Wilfried Meert préface le Mémorial Van Damme: "Du jamais-vu à la perche !"
Wilfried Meert s’attend à une 42e édition de son Mémorial très spectaculaire.
- Publié le 30-08-2018 à 14h23
- Mis à jour le 03-09-2018 à 12h43
Wilfried Meert s’attend à une 42e édition de son Mémorial très spectaculaire.
Derrière une simple table, dans l’une des salles mises à la disposition du Mémorial Van Damme par l’hôtel Crowne Plaza, Wilfried Meert a posé sa célèbre mallette brune et son ordinateur, sur l’écran duquel les emails affluent des quatre coins du monde. À ses côtés, un journaliste néerlandophone et un statisticien… australien s’affairent encore à préparer le programme de cette 42e édition. S’il ne dirige plus, WM conseille.

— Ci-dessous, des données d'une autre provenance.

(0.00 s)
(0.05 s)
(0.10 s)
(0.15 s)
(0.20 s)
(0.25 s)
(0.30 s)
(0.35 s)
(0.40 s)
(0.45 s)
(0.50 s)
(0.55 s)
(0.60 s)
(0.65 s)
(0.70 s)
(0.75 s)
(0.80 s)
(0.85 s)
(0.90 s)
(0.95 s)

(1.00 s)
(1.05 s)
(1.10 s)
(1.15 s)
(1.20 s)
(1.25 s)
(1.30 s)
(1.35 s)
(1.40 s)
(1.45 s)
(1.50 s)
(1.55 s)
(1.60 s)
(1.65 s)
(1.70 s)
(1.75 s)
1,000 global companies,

Entrant et sortant sans cesse, Cédric Van Branteghem a l’oreille collée à son téléphone portable. "Je pense avoir terminé en beauté avec la 40e édition du Mémorial !" lance Wilfried. "J’aurais pu continuer, mais à quoi bon ? Une 41e, une 42e ? Non, j’ai préféré passer la main. Cédric était mon successeur désigné. Il connaît le milieu, parle cinq langues. Il avait tous les atouts pour reprendre mon rôle. Et j’ai entière confiance en lui parce que je le connais depuis très longtemps. Il avait, en effet, 18 ans à peine quand ses parents m’ont appelé pour que je m’occupe de sa carrière. Ce n’est donc plus moi qui prends les décisions. Je me contente de donner mon avis."

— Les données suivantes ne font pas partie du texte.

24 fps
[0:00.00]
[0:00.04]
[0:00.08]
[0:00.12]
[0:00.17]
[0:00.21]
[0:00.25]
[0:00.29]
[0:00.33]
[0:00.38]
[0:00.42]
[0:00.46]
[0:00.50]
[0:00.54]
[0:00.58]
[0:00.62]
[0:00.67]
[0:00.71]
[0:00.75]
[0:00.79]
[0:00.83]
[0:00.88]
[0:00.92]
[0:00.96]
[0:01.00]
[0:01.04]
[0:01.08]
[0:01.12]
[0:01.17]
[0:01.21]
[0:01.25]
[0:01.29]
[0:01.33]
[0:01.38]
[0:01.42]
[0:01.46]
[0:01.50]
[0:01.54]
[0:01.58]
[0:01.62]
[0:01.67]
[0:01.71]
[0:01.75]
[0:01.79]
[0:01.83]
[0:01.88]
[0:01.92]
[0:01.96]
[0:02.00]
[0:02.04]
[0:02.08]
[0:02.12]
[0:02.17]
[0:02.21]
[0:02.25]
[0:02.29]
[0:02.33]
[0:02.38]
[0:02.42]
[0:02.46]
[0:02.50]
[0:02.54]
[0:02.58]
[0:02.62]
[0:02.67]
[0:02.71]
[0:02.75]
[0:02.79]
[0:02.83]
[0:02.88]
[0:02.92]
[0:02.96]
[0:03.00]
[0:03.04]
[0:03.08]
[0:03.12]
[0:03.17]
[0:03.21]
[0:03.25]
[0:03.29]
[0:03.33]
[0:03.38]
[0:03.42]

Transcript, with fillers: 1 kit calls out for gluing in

Après quarante ans à la tête du Mémorial Van Damme, Wilfried Meert est le manager le plus estimé de la planète athlétisme. Discuter avec lui est vraiment un privilège qui se gagne en gérant le on et le off…
Wilfried, comment se présente cette 42e édition ?
"Quand je vois la liste des engagés, elle s’annonce spectaculaire. Et je pense qu’il y en aura pour tous les goûts. Sur 100 m masculin, par exemple, nous avons huit sprinters avec un record personnel sous les dix secondes. Si la météo le permet, ce sera un feu d’artifice. Jusqu’ici, on annonce un temps sec, mais un peu froid pour les épreuves de sprint. Sans quoi j’évoquerais aussi le 200 m féminin…"
Comment s’est portée la billetterie en l’absence d’une superstar comme Usain Bolt ?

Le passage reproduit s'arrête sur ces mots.